Tutto dipende da noi: dobbiamo portare in scena un qualcosa che non sia privo di necessità, e parlo di necessità umana ed espressiva.

5) Tra cinema, televisione e teatro, a soli 24 anni hai già compiuto un notevole percorso professionale. Qual è, però, la tua più grande aspirazione?

E’ chiaro che questa risposta vale in questo momento, ma forse potrei dartela anche tra cinquanta anni: spero di nutrire e di allenare quest’ esigenza, questa voglia che ho di fare quello che faccio. Non mi interessa la fama, mi interessa che sia riconosciuto un percorso, se fatto bene, e per questo mi faccio carico di tutte le mie responsabilità.

6) Napoli, la tua città, con il suo tessuto sociale multiforme e quella caratteristica di essere quasi una sorta di grande teatro a cielo aperto, ha influito in qualche maniera sulla tua formazione e sul tuo interesse per l’arte teatrale?

Credo che parlare di Napoli come un “grande teatro” , non sia appropriato. Per chi fa questo mestiere, lasciarsi andare ad una visione del genere diventa una lama a doppio taglio. L’essere napoletano ed avere tutte le caratteristiche tipiche dei napoletani non deve trasformarsi nel proprio limite. Ad esempio, io parlo benissimo il napoletano, mi piace, ma sono cosciente che è un mezzo al mio servizio. La napoletanità  non deve diventare un marchio. Le mie radici sono fondamentali, però mi rendo ben conto che devo anche andare oltre.

7) Attualmente sei impegnato con lo spettacolo “Odissè, in assenza di un padre”. Parlaci di questo progetto.
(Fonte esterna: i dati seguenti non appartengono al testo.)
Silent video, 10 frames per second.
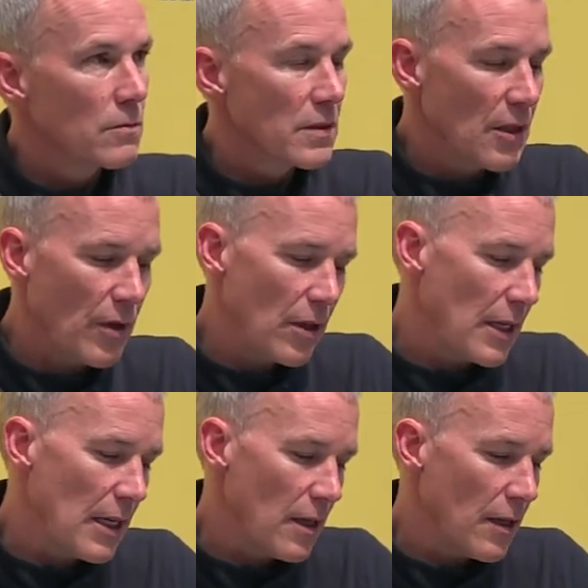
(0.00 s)
Yeah, we only
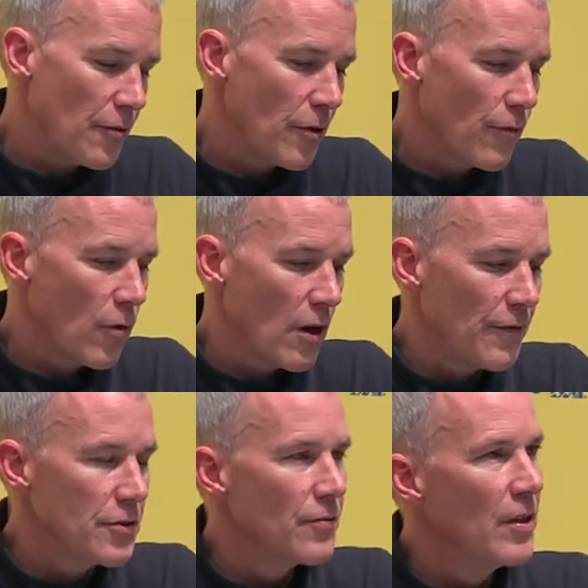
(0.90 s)
had three or four
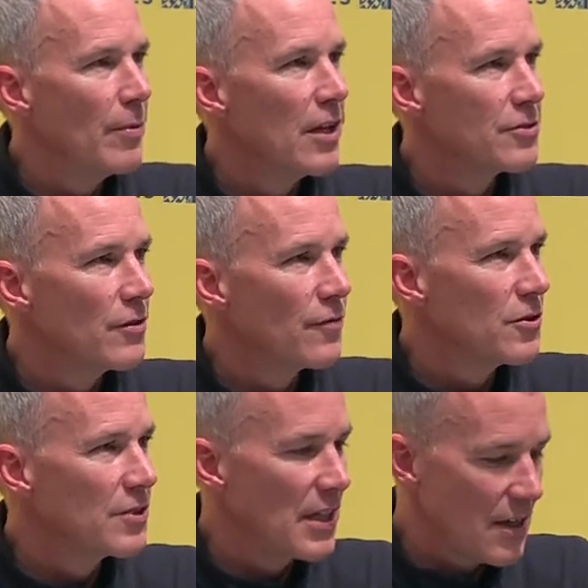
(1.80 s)
offensive rebounds in the
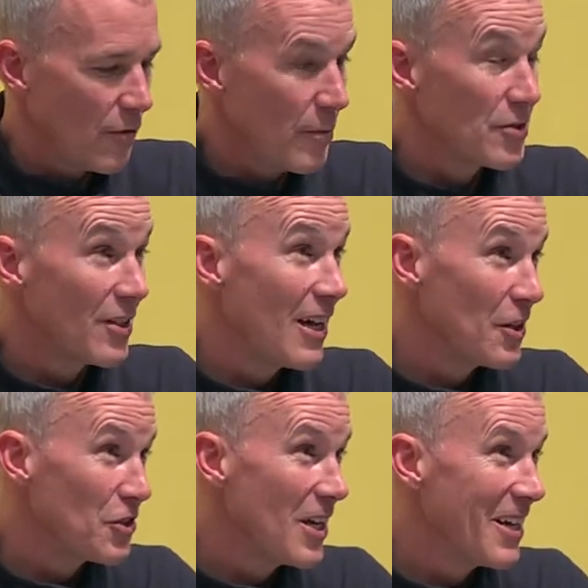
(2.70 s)
first half. We missed a lot
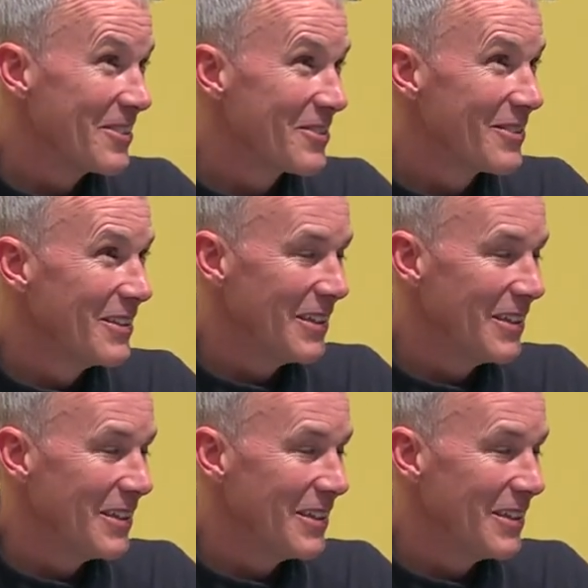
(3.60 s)
of shots.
Questo spettacolo che è stato presentato in anteprima al Napoli Teatro Festival ed è in scena al Teatro Bellini dal 26 ottobre all’11 novembre, nasce da un’idea di Gabriele Russo. E’ una critica irrisolta, un urlo arrabbiato che vuole essere matrice di domande. Si presenta come un’opera aperta e i riferimenti all’Odissea sono pochi e tanti allo stesso tempo. Si ritrova il tema della mancanza del padre, ma è solo un pretesto per dire che la generazione contemporanea è alla ricerca di qualcosa, compie un viaggio interiore ed onirico, ma non si sa se alla fine si troveranno delle risposte.

8) A tuo avviso, da cosa deriva l’esigenza di conciliare temi primordiali della civiltà occidentale con la nostra contemporaneità.

In realtà, nello spettacolo non c’è un tempo, è qualcosa di atemporale. Così come la scena ed i costumi: non sono identificabili, non appartengono ad un’epoca. Si potrebbe parlare di non tempo e non ambiente. La scenografia è qualcosa di distrutto, come se fosse uno spazio interiore.

9) Che cosa significa per te interpretare il ruolo di un personaggio principale?

Qualcuno ha detto: “non  esistono grandi ruoli o piccoli ruoli. Esistono grandi attori e piccoli attori”. E’ chiaro, quella di Telemaco è una parte straordinaria ed io sono ben felice di interpretarla, ma quando mi rapporto con un personaggio, non considero mai la sua importanza. Mi concentro sulla sua vita e se tu consideri la vita, la rispetti per quella che è .Tutti i ruoli hanno la stessa cura, certo, significano cose diverse, ma la voglia di impersonarli resta sempre immutata.